Top of Given entries

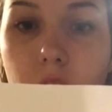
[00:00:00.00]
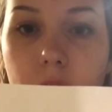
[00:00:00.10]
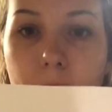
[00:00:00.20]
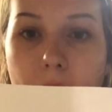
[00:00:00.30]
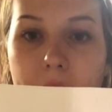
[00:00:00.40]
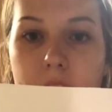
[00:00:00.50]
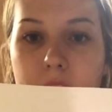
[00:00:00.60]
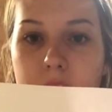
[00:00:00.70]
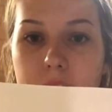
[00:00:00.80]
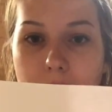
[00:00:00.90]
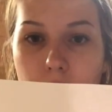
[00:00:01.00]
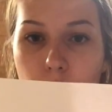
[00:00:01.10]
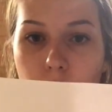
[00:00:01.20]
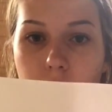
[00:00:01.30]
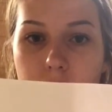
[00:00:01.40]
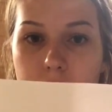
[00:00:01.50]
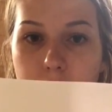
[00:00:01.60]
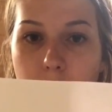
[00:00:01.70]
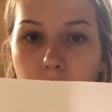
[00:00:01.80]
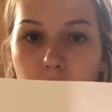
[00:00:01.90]
of my sight words
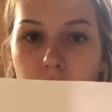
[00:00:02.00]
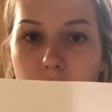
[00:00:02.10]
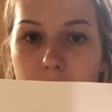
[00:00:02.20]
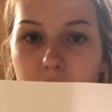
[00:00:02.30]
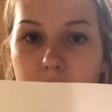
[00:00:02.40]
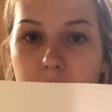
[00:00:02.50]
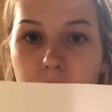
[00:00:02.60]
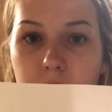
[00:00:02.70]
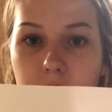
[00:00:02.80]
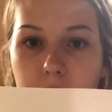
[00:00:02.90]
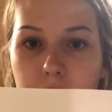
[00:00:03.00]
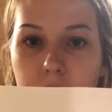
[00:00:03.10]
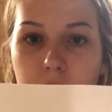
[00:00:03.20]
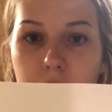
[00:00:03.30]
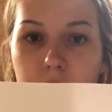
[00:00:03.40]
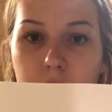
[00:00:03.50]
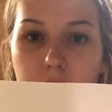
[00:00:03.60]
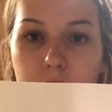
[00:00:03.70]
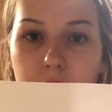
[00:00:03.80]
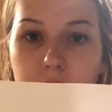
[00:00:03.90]
spelt correctly?
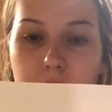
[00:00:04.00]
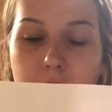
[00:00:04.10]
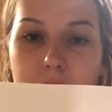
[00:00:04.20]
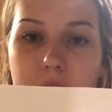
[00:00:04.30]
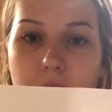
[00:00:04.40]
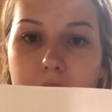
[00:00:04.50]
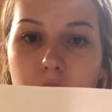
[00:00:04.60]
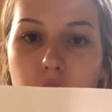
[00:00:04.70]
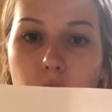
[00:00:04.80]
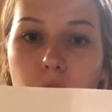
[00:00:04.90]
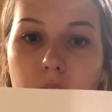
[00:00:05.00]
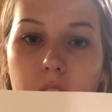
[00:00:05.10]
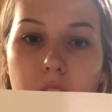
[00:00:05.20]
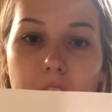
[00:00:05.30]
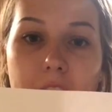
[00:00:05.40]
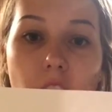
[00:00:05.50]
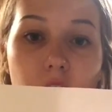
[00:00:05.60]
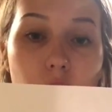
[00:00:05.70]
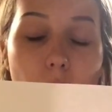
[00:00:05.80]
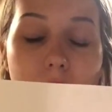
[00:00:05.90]
Yes, I do.
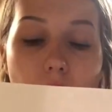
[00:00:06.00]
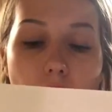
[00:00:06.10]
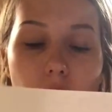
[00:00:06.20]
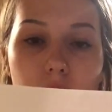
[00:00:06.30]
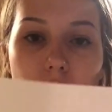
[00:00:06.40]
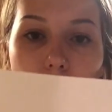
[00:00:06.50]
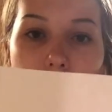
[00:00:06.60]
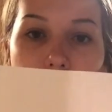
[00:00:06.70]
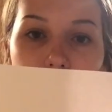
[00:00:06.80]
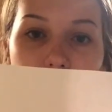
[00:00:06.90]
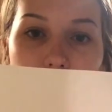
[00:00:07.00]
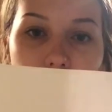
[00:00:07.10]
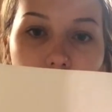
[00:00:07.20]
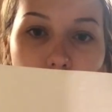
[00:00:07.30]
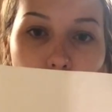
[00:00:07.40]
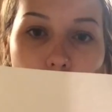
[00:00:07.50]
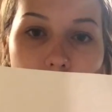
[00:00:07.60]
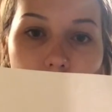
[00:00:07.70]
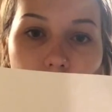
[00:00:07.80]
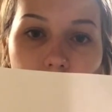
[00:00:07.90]
And do I also have nice
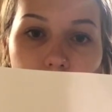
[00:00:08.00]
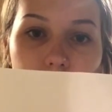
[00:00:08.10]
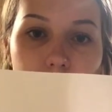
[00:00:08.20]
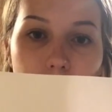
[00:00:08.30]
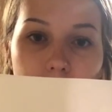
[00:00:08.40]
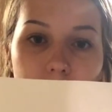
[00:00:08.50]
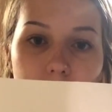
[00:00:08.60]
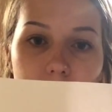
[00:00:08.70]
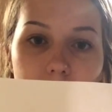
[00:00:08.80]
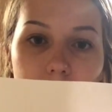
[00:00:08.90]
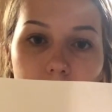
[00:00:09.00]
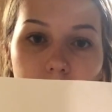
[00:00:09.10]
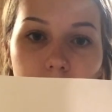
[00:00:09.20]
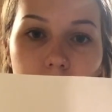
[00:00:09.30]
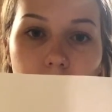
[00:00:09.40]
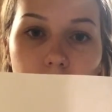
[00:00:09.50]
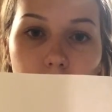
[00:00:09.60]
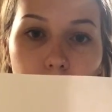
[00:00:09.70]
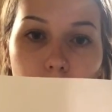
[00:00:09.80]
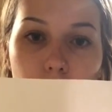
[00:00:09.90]
white finger spaces
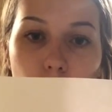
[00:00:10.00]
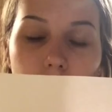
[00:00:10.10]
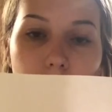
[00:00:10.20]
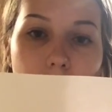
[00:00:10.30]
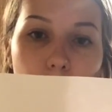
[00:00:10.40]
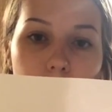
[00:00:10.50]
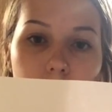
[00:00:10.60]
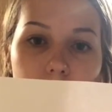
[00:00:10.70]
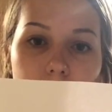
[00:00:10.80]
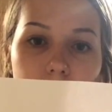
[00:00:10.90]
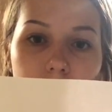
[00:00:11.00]
between my words?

Bottom of Given entries

Directions for this task → Transcribe exactly, with no pictures, the lines running from the first line of the material through the line holding "[00:00:03.80]".

Solution to the exercise →
[00:00:00.00]
[00:00:00.10]
[00:00:00.20]
[00:00:00.30]
[00:00:00.40]
[00:00:00.50]
[00:00:00.60]
[00:00:00.70]
[00:00:00.80]
[00:00:00.90]
[00:00:01.00]
[00:00:01.10]
[00:00:01.20]
[00:00:01.30]
[00:00:01.40]
[00:00:01.50]
[00:00:01.60]
[00:00:01.70]
[00:00:01.80]
[00:00:01.90]
of my sight words
[00:00:02.00]
[00:00:02.10]
[00:00:02.20]
[00:00:02.30]
[00:00:02.40]
[00:00:02.50]
[00:00:02.60]
[00:00:02.70]
[00:00:02.80]
[00:00:02.90]
[00:00:03.00]
[00:00:03.10]
[00:00:03.20]
[00:00:03.30]
[00:00:03.40]
[00:00:03.50]
[00:00:03.60]
[00:00:03.70]
[00:00:03.80]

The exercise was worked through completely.